J’ai toujours aimé les mots. Leur sens et leur sonorité, les glisser dans une colonne de mots croisés, jongler avec eux au scrabble, en faire porter mes textes, autant qu’ils puissent raisonner pour la personne qui les lit.
Je manquais d’inspiration depuis quelques semaines, malgré mon infini amour des mots, pour qu’ils s’accordent harmonieusement en un discours digne de sens et qu’ils racontent une histoire trouvant son hôte. Comme on trouve un gîte après s’être perdu dans les bois. Un repaire. Ou serait-ce un repère? Ces deux mots me sont venus en tête alors que je réfléchissais à l’année qui vient de passer. Deux mots qui arborent des similitudes autant de par leur homonymie que par leur sens. Deux mots pourtant pas tout à fait identiques puisque d’une part, le premier, repaire renvoie à un lieu servant de refuge à une bête sauvage; alors que repère désigne plutôt une marque servant à se situer par rapport à un tout, à faire du sens.
C’est comme si drôlement, notre maison était devenue à la fois les deux en même temps au fil de l’année 2020. Car pour plusieurs d’entre nous, rester à la maison pouvait autant rimer avec angoisse, sentiment d’étouffement, absence de liberté et manque de contacts, qu’aussi et heureusement point de repère, sentiment d’appartenance et ancrage.
Certes nos points de repère ont été mis à mal durant cette éprouvante année où tout ce que l’on pouvait prendre pour acquis (et ce ne sont pas les exemples qui manquent ici : avoir accès au système de santé, voir nos amis et notre famille, s’approvisionner en produits variés, avoir accès aux établissements d’enseignement et aux activités de loisirs, bénéficier de soins personnels, profiter de lieux de culture et de divertissement, et j’en passe) avait disparu avec la nouvelle réalité. Notre liberté n’avait plus de repère que notre capacité à s’adapter aux mesures et à la structure en place désormais portrait d’une réalité pandémique, jusque-là insoupçonnée dans notre société occidentale.
Confrontés à nous-mêmes, à nos angoisses et à notre propre intimité, à partager la cuisine et nos chagrins avec notre bulle ou à les tolérer dans la plus grande solitude, nous n’avions d’autre choix dorénavant que de dealer avec la bête du refuge.
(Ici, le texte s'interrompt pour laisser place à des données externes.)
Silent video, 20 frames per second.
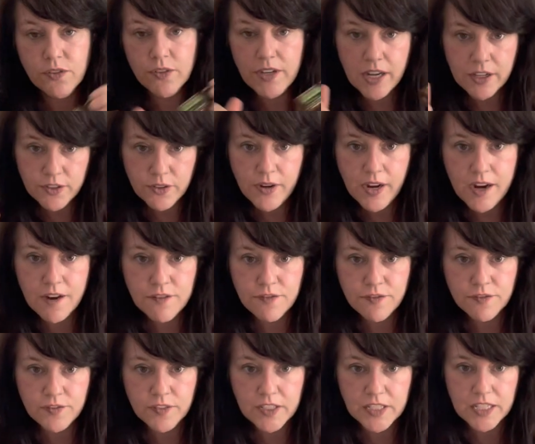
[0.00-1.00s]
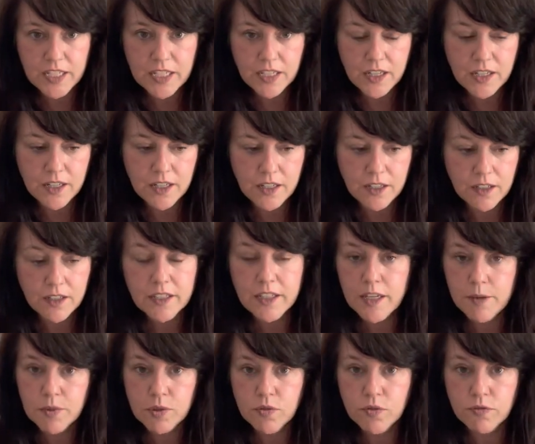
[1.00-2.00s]
now you have
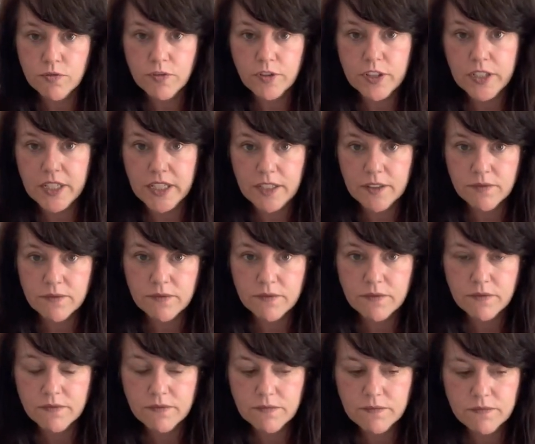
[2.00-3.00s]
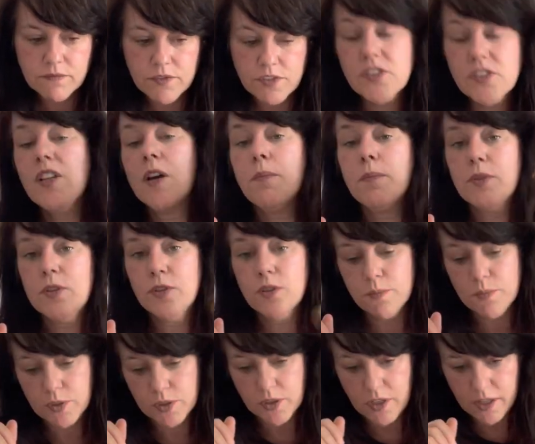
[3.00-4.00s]
chemical-free something you can
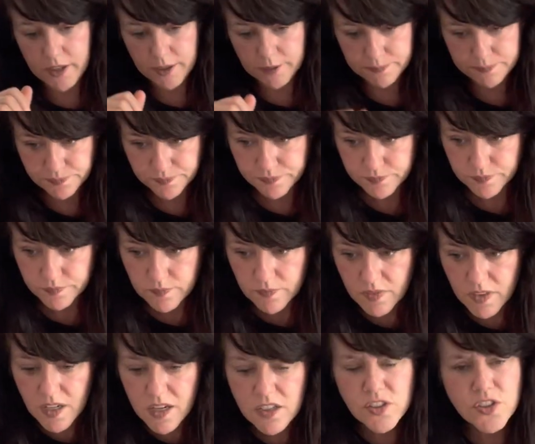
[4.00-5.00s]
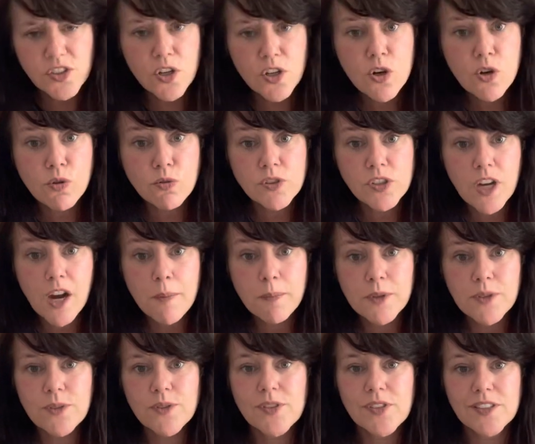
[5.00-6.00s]
put on it. So top
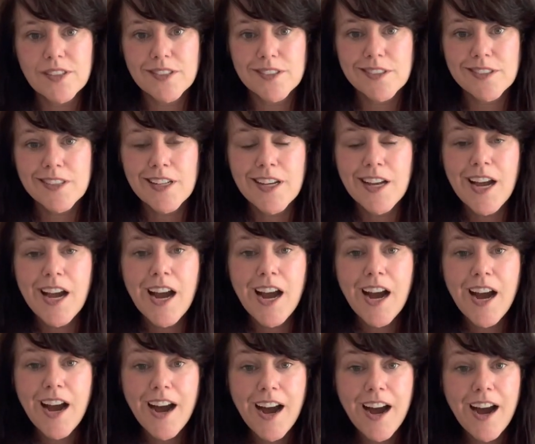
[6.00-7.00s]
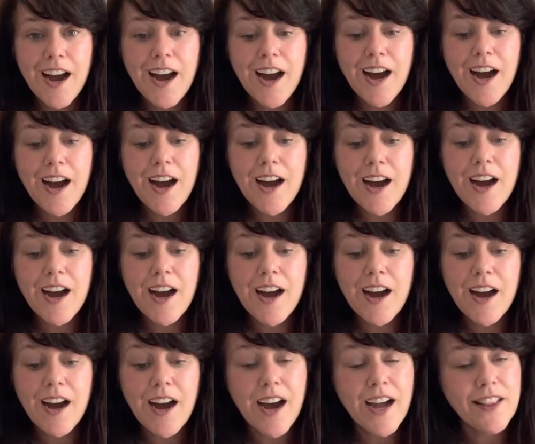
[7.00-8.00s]
uses,
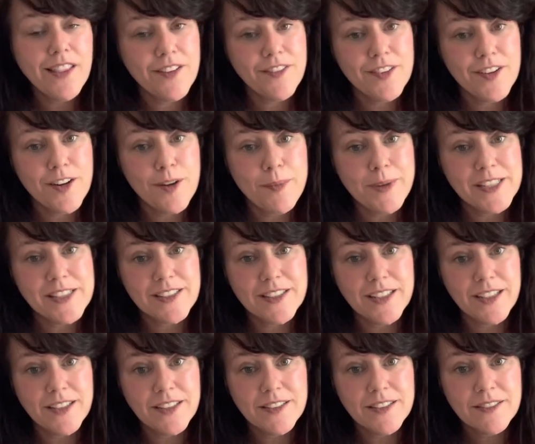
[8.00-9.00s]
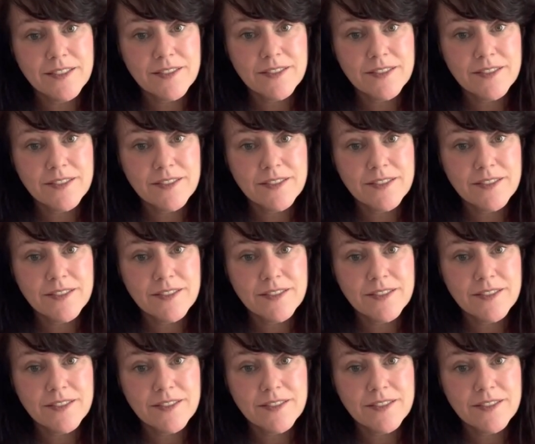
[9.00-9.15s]
I love it on my skin,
Pour échapper aux menaces externes, notre repaire est alors devenu notre seul endroit où gîter, en attendant que la tempête se calme.
Mais cette tempête s’est avérée plus longue que nous ne l’avions anticipée et notre anxiété s’en est trouvée accrue. Trouver des moyens d’ériger de nouvelles balises pour prendre racine, redéfinir qui nous sommes quand nos certitudes les plus grandes se sont effritées, voilà là un scénario qui a exigé de nous une grande résilience. Nous avons tous réalisé à quel point nos repères constituaient la fondation de notre existence, notre gravité.
Quand je repense à tous les nouveaux mots qui résonnent dans ma tête en évoquant 2020, je me dis que l’évolution se poursuit avec des détours inattendus et que l’avenir ne peut que sans cesse nous surprendre. La façon dont on décrit l’épreuve que l’on traverse donne naissance à un vocabulaire bien personnel, qui teintera sans doute notre expérience, dans le bon comme dans le mauvais sens.
Si jamais tu réalises que ton repaire est effrayant ou inconfortable, tu devras trouver de nouvelles sources de clarté et d’assurance. Si tu ne peux plus suivre la piste facilement repérable jusqu’ici, tu devras emprunter le chemin le moins fréquenté et installer de nouvelles bornes pour te rendre à destination.
Si tu t’ennuies des gens que tu aimes, tu pourras réaliser à quel point ils sont importants pour toi, et jamais tu ne verras tous les câlins que tu offriras de la même manière. Si tu ne vois plus rien devant toi en ce moment, parce que ton monde s’est écroulé et que tes repères ont perdu pied, tu pourras créer. C’est la beauté du monde, il n’y aura jamais de limite à ça. Créer. Faire de son repaire un repère, et se voir chanceux de pouvoir en sortir, pour mieux y revenir. Tu choisiras les bons mots pour exprimer tes maux à ta façon et tu en trouveras de nouveaux pour dire je t’aime.
Les mots sont mon repère. Ils seront toujours là pour dire, rimer, décrire et chanter, apprendre et partager. Parfois je me surprends à les enfouir dans mon repaire intérieur, mais chaque fois que j’arrive à les faire émigrer hors de ma tanière, je suis un peu libérée.